*** Opening of Materials provided ***

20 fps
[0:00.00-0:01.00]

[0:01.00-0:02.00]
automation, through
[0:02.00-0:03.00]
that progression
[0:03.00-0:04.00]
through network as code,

*** Close of Materials provided ***
*** Opening of Materials provided ***

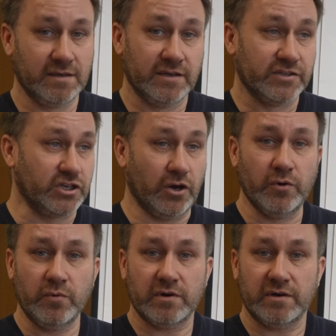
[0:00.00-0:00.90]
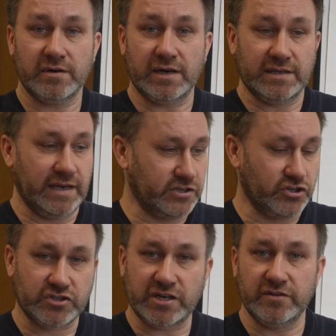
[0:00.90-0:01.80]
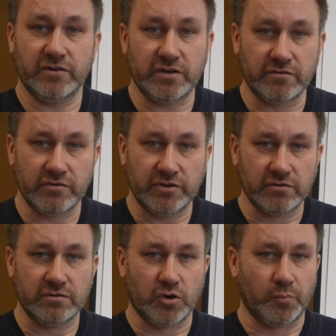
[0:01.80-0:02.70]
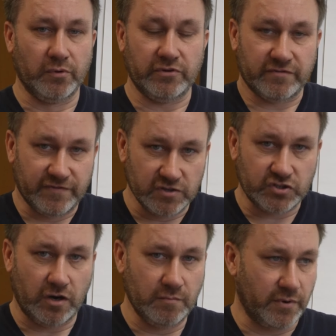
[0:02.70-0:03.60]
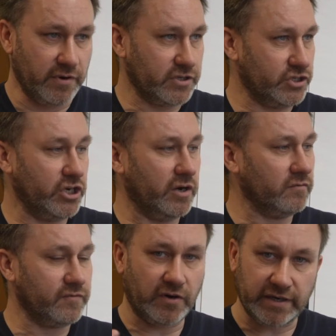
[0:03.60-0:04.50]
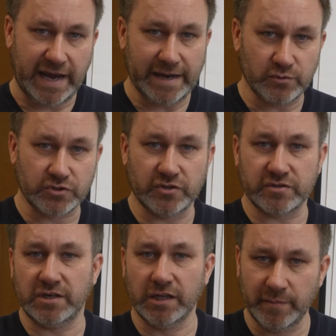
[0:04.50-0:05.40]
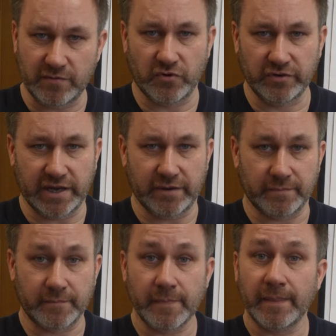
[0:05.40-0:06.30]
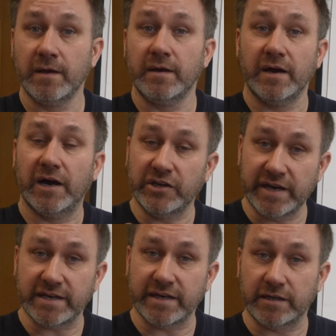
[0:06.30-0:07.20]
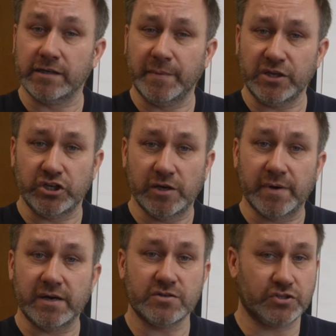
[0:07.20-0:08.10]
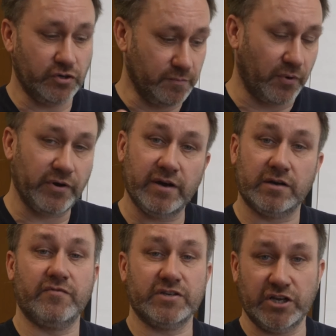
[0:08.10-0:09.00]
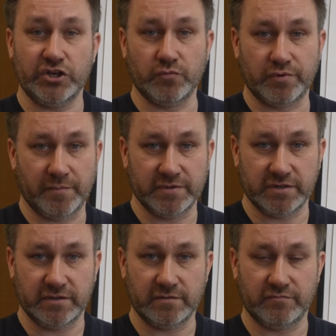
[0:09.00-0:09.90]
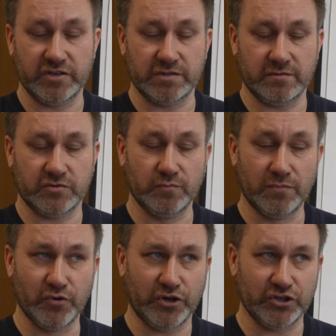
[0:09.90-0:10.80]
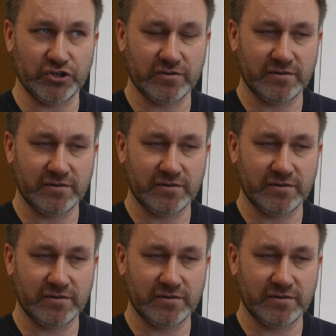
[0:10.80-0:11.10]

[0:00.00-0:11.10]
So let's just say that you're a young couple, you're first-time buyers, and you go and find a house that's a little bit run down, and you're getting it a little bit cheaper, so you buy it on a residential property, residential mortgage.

*** Close of Materials provided ***
*** Opening of Materials provided ***

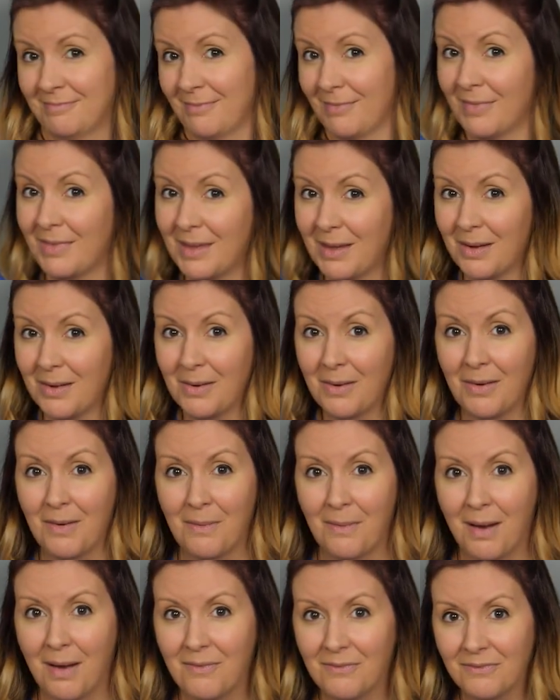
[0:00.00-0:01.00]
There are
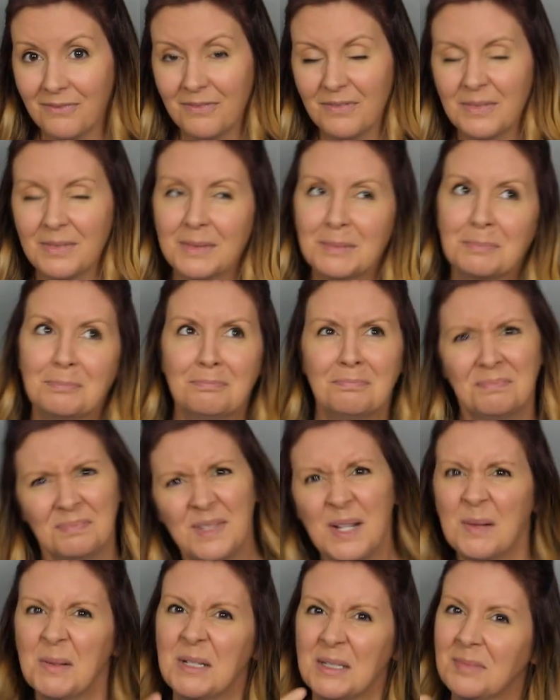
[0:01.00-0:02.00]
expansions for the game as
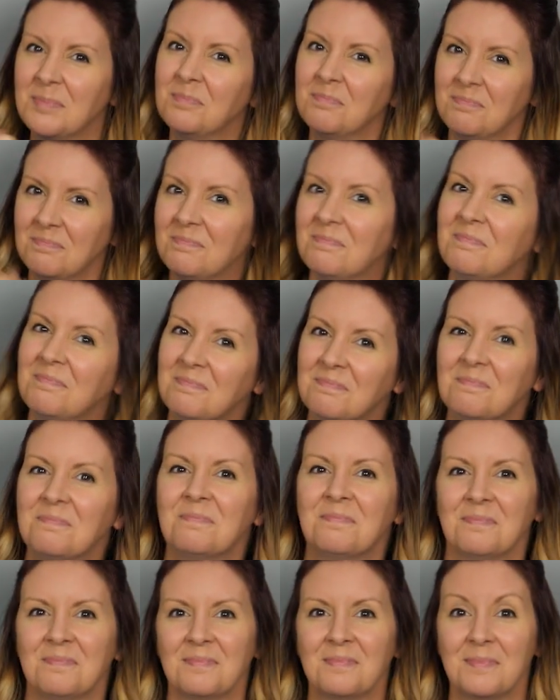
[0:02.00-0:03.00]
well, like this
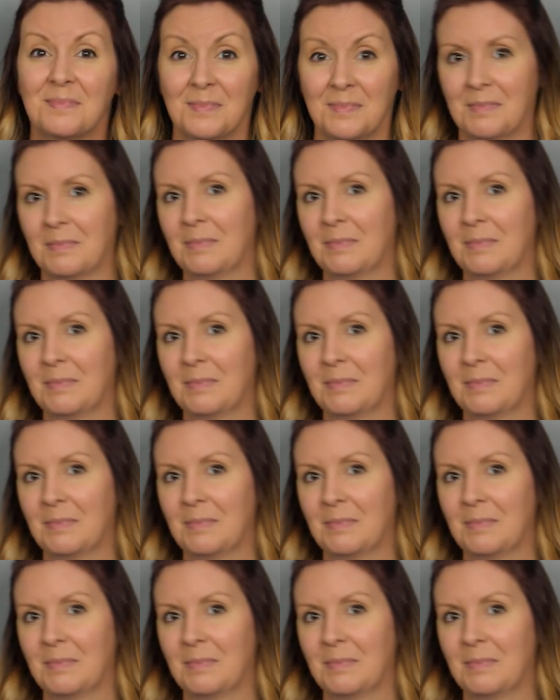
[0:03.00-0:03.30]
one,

*** Close of Materials provided ***

## About this task
Using the data above, which lines fall from the one with "[0:00.90-0:01.80]" through the one with "[0:10.80-0:11.10]"? Repeat them exactly, ends included, minus any pictures.

## Response area
[0:00.90-0:01.80]
[0:01.80-0:02.70]
[0:02.70-0:03.60]
[0:03.60-0:04.50]
[0:04.50-0:05.40]
[0:05.40-0:06.30]
[0:06.30-0:07.20]
[0:07.20-0:08.10]
[0:08.10-0:09.00]
[0:09.00-0:09.90]
[0:09.90-0:10.80]
[0:10.80-0:11.10]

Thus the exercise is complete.